◆ Task description
Please copy exactly the line containing "[00:00:06.00 to 00:00:07.00]" and every line after it, through the last line of the records below, leaving out all pictures.

◆ Data supplied

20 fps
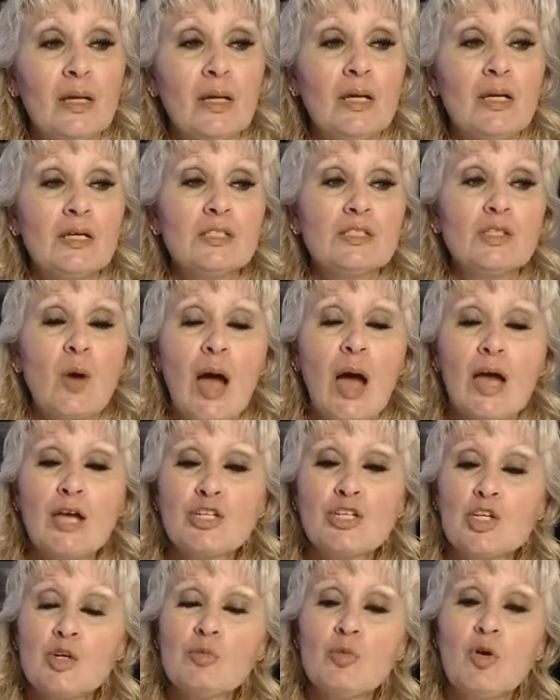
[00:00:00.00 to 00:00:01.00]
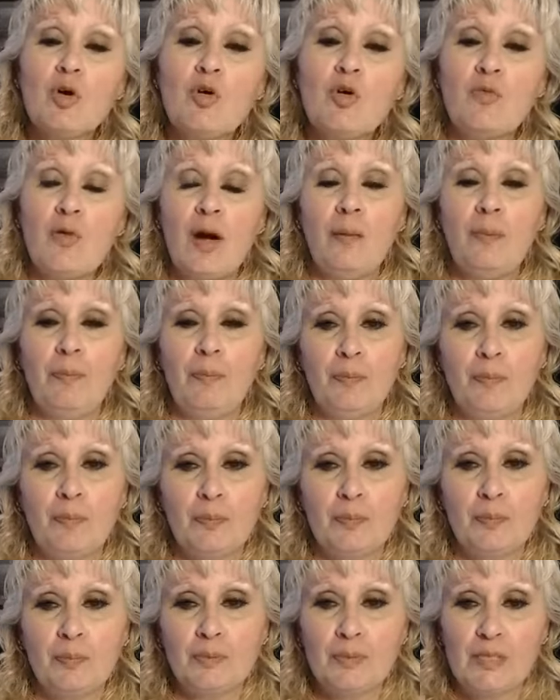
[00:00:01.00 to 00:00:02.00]
So as you move up
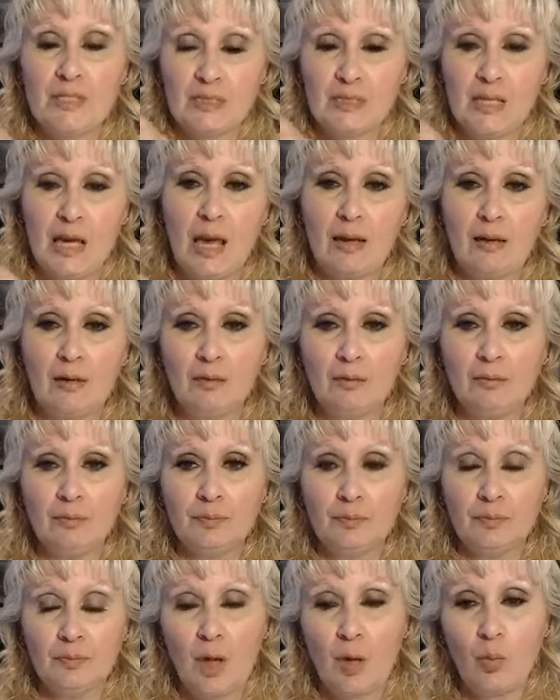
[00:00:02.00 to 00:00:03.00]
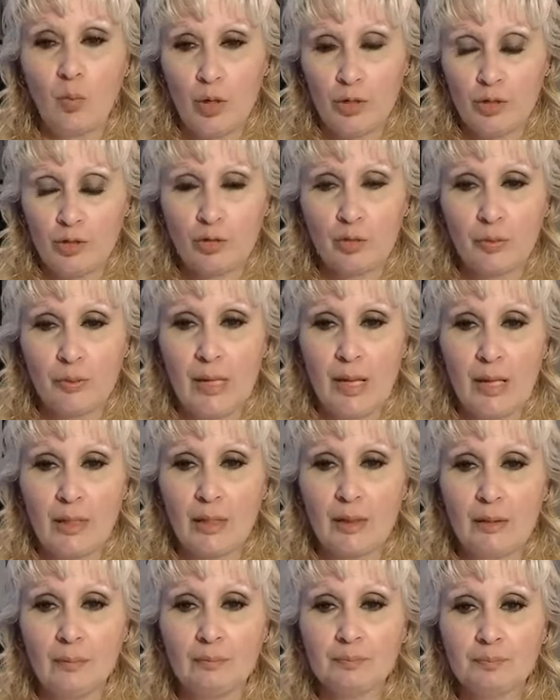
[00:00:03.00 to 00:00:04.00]
the scale on what you're
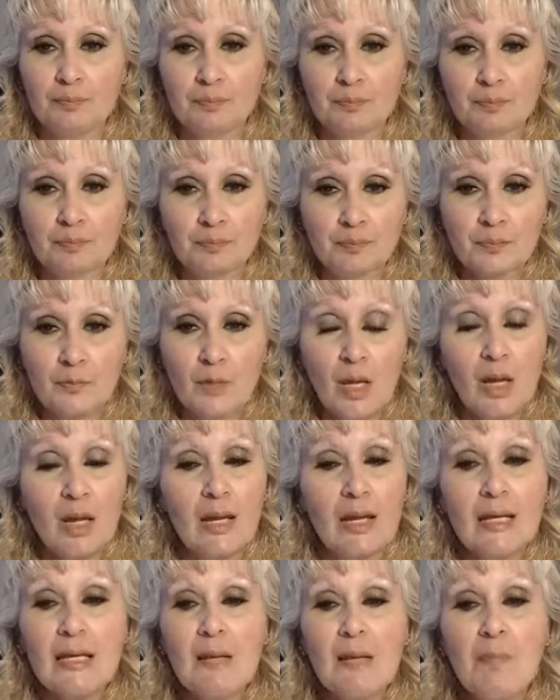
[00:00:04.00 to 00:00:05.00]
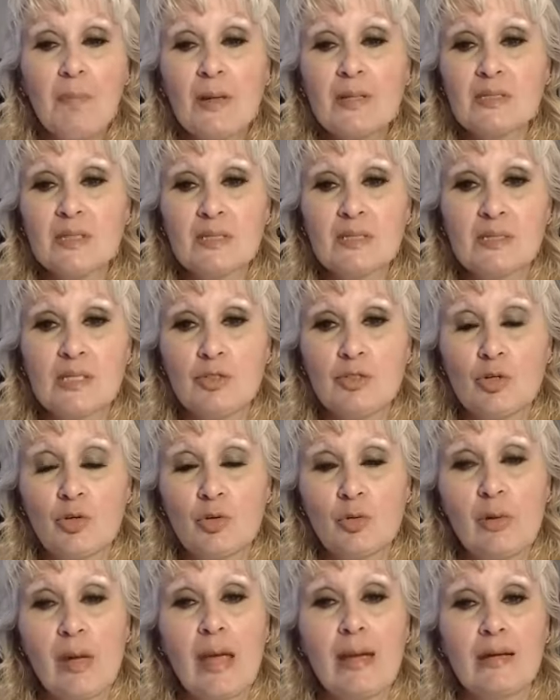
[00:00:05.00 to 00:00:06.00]
creating, any business that you
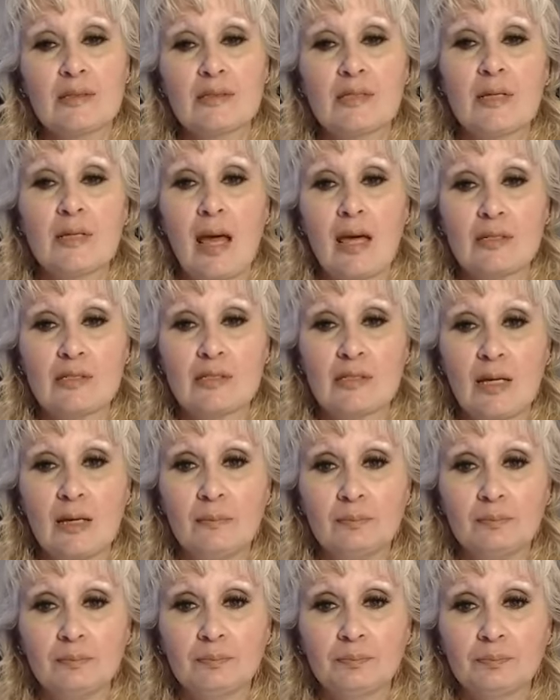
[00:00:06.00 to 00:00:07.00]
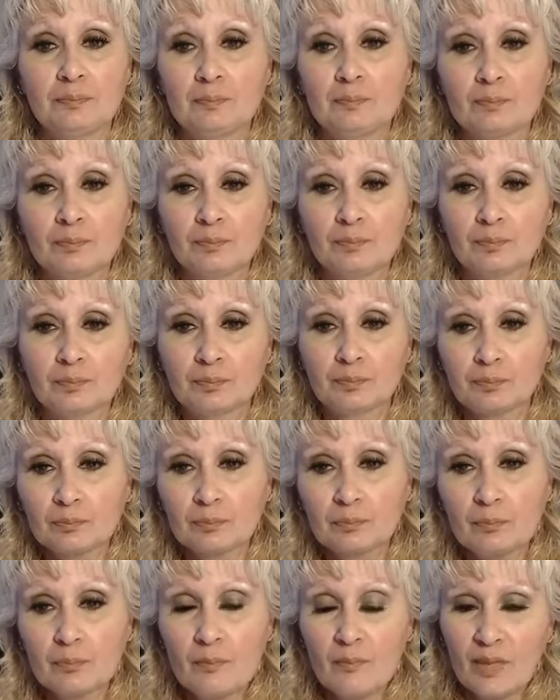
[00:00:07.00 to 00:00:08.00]
create is an asset.
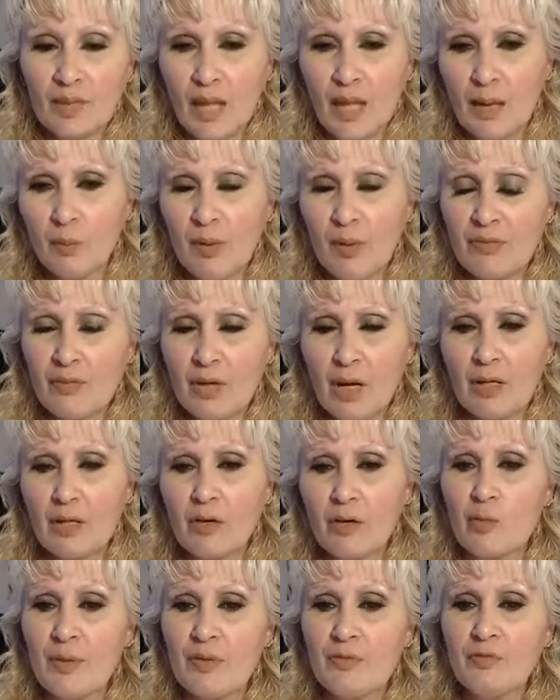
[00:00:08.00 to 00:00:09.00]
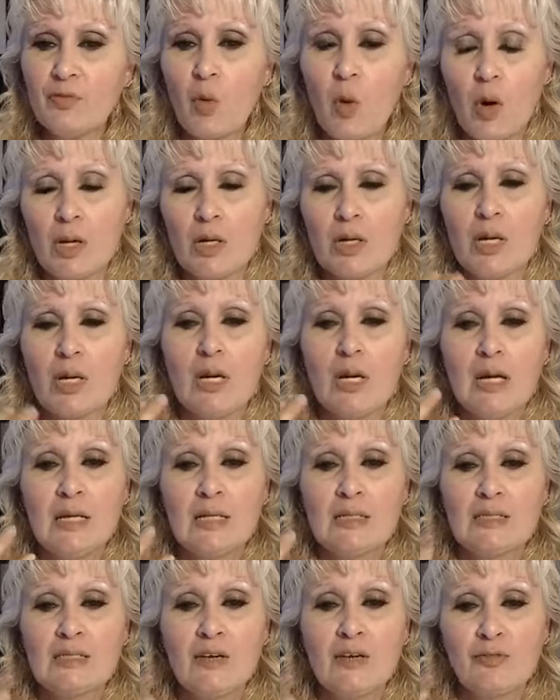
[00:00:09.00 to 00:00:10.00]
And we've gone over before
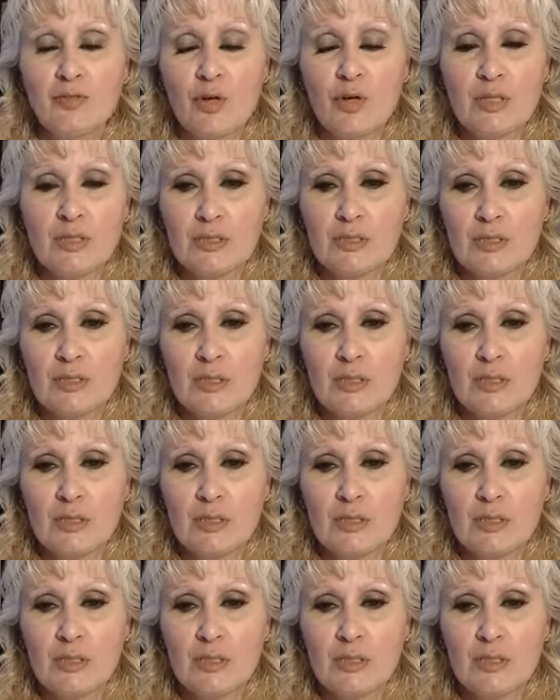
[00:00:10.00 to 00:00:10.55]
different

◆ Solution for this exercise
[00:00:06.00 to 00:00:07.00]
[00:00:07.00 to 00:00:08.00]
create is an asset.
[00:00:08.00 to 00:00:09.00]
[00:00:09.00 to 00:00:10.00]
And we've gone over before
[00:00:10.00 to 00:00:10.55]
different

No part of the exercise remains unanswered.